* _Provided entries_
────
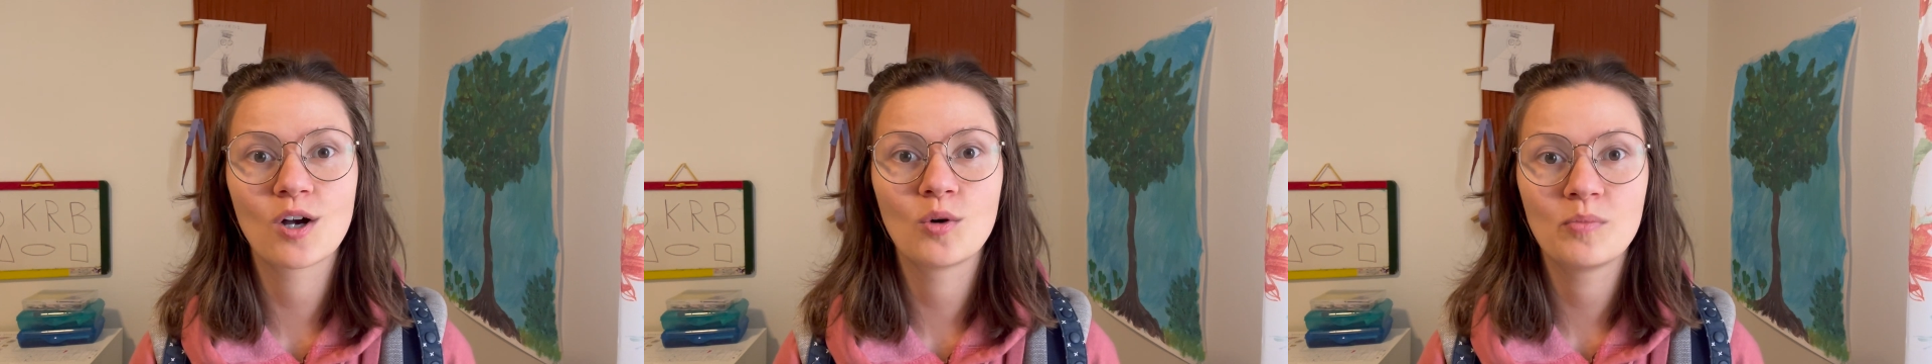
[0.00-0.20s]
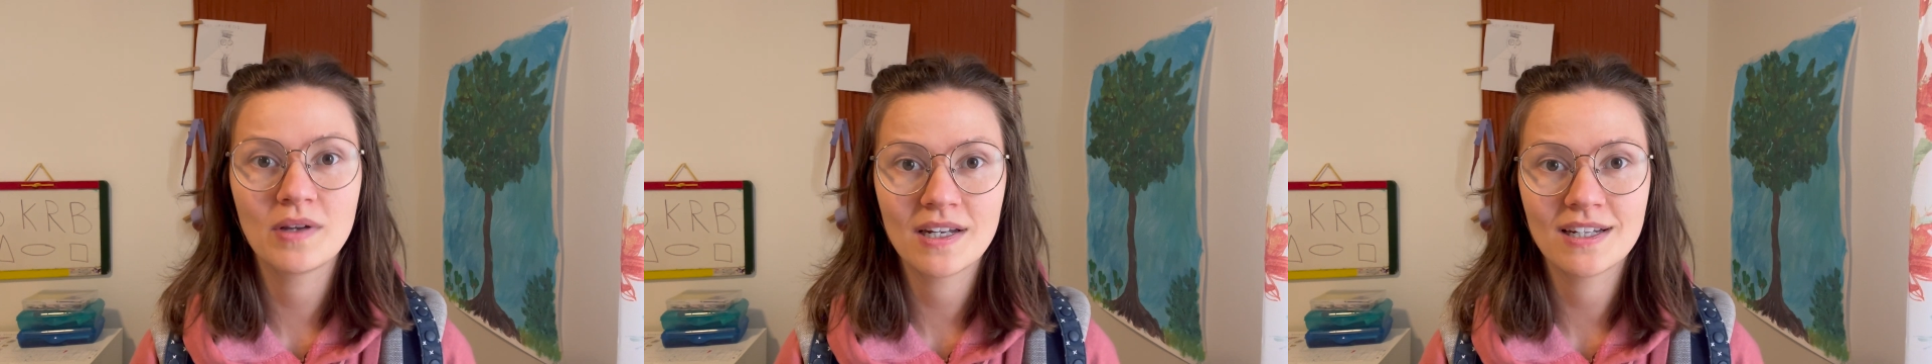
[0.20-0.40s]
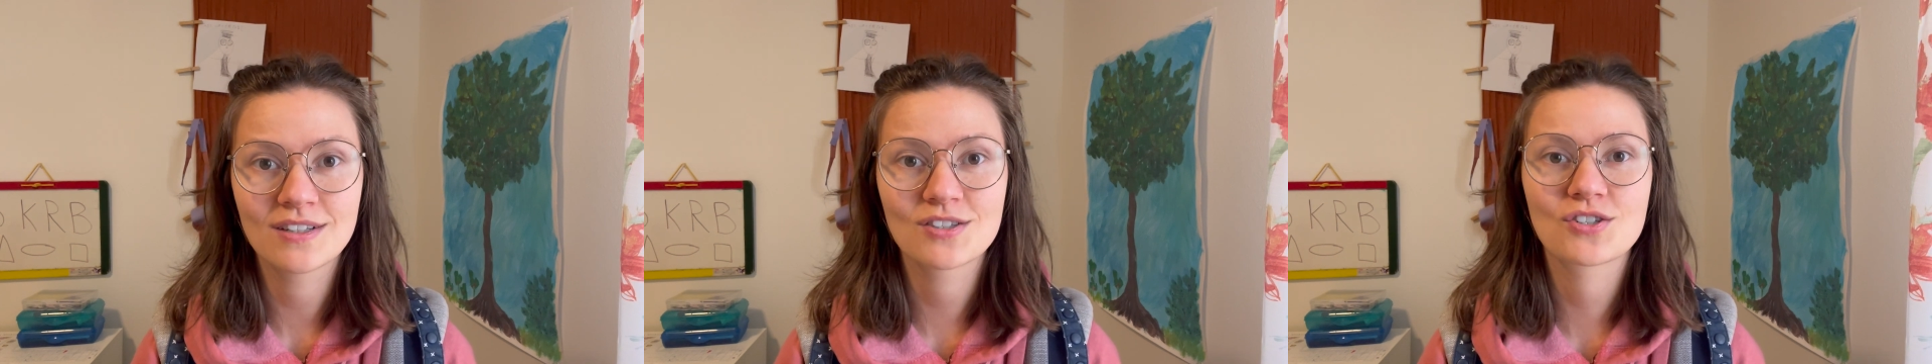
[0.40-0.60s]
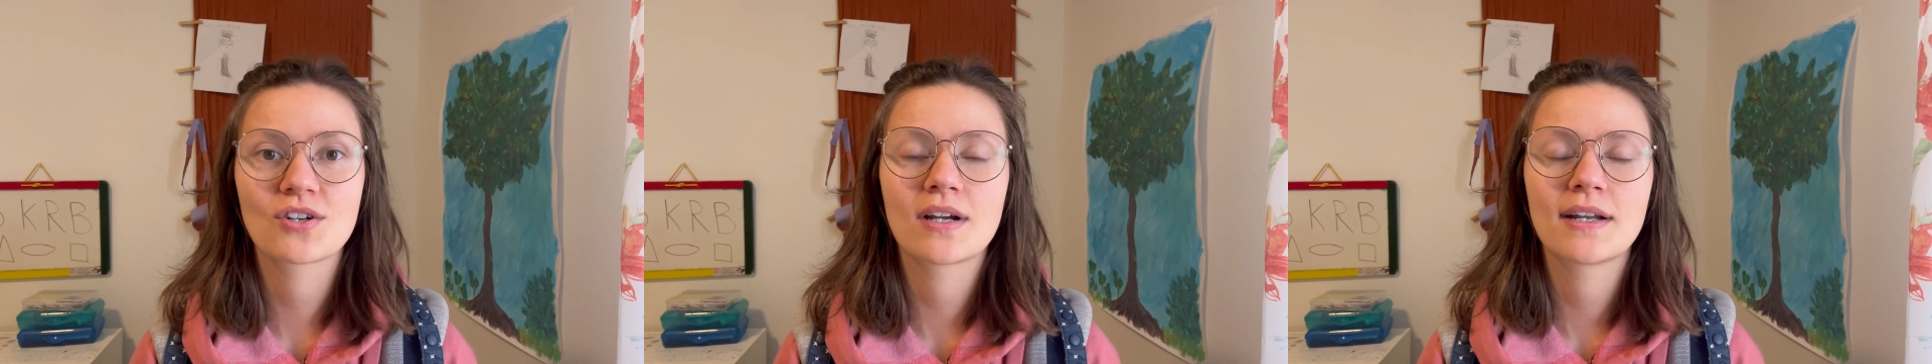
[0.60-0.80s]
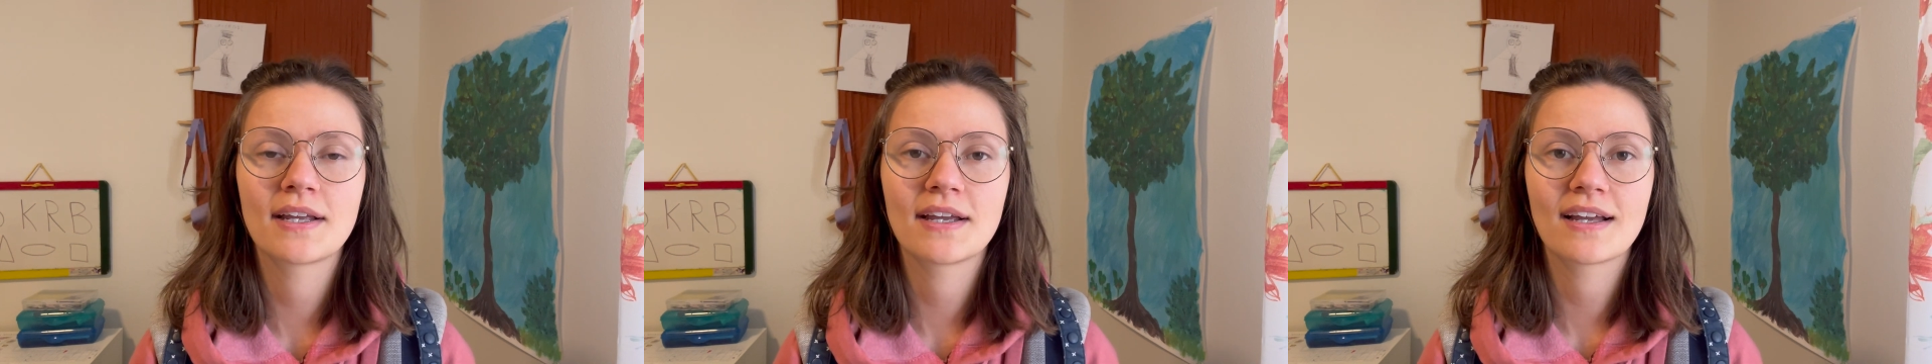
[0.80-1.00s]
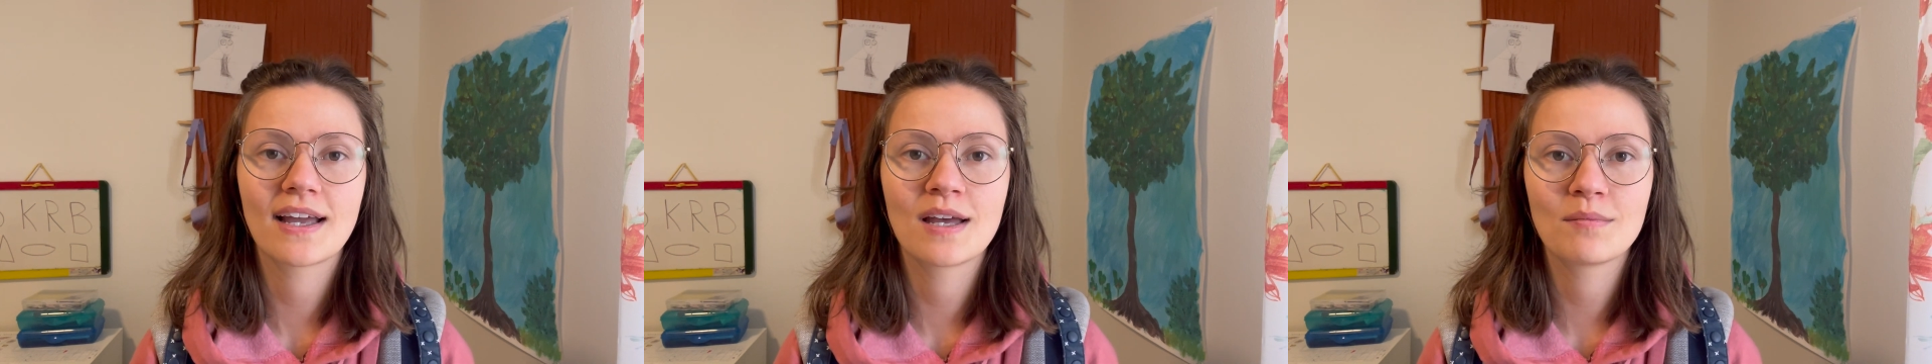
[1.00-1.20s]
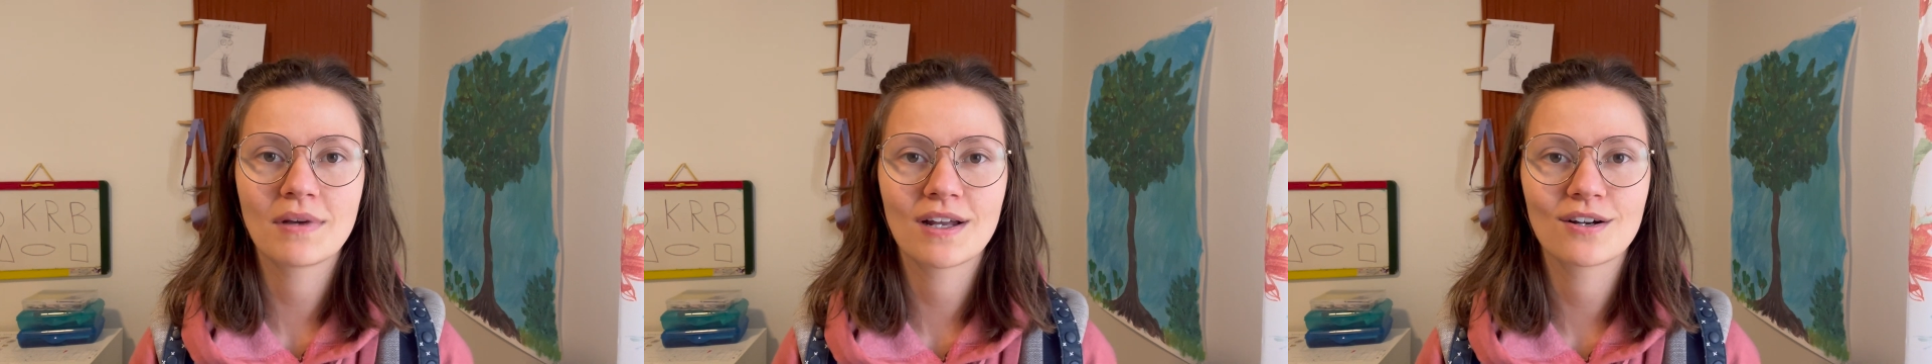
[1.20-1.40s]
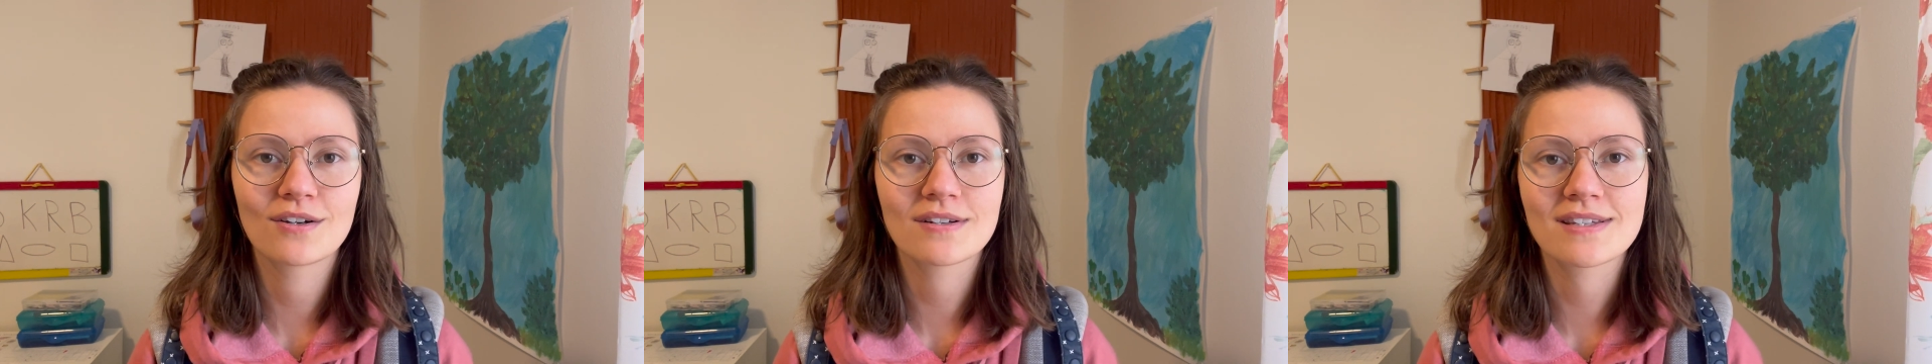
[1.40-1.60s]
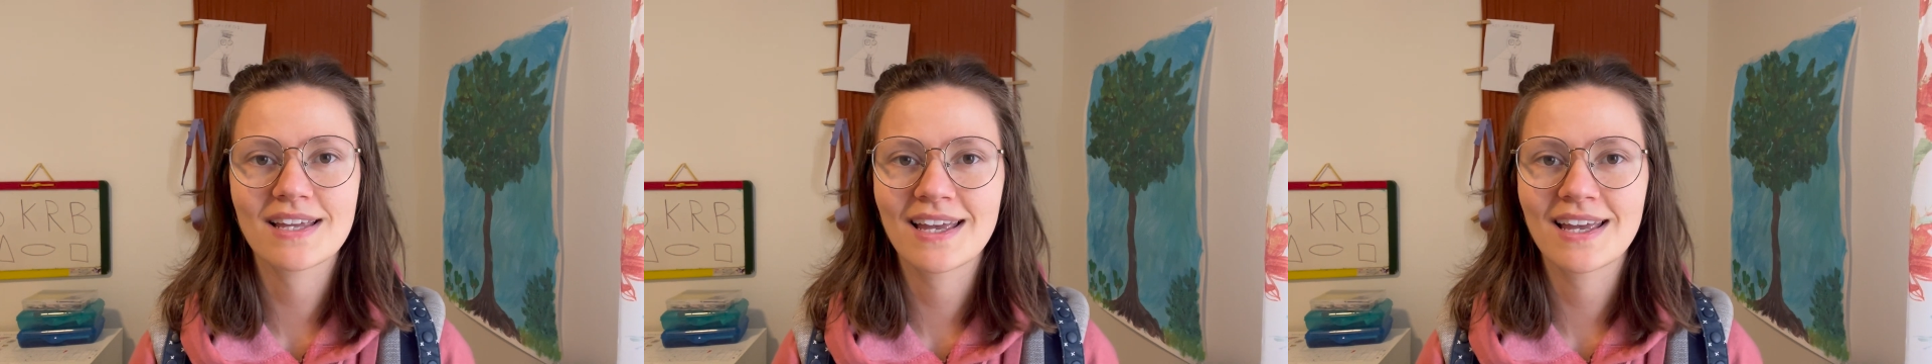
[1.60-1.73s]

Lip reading: obedience training and manners,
────
* _Aim of the exercise_
Since the copy must exclude the pictures, transcribe only the text of the records, word for word.

* _Task result_
[0.00-0.20s]
[0.20-0.40s]
[0.40-0.60s]
[0.60-0.80s]
[0.80-1.00s]
[1.00-1.20s]
[1.20-1.40s]
[1.40-1.60s]
[1.60-1.73s]

Lip reading: obedience training and manners,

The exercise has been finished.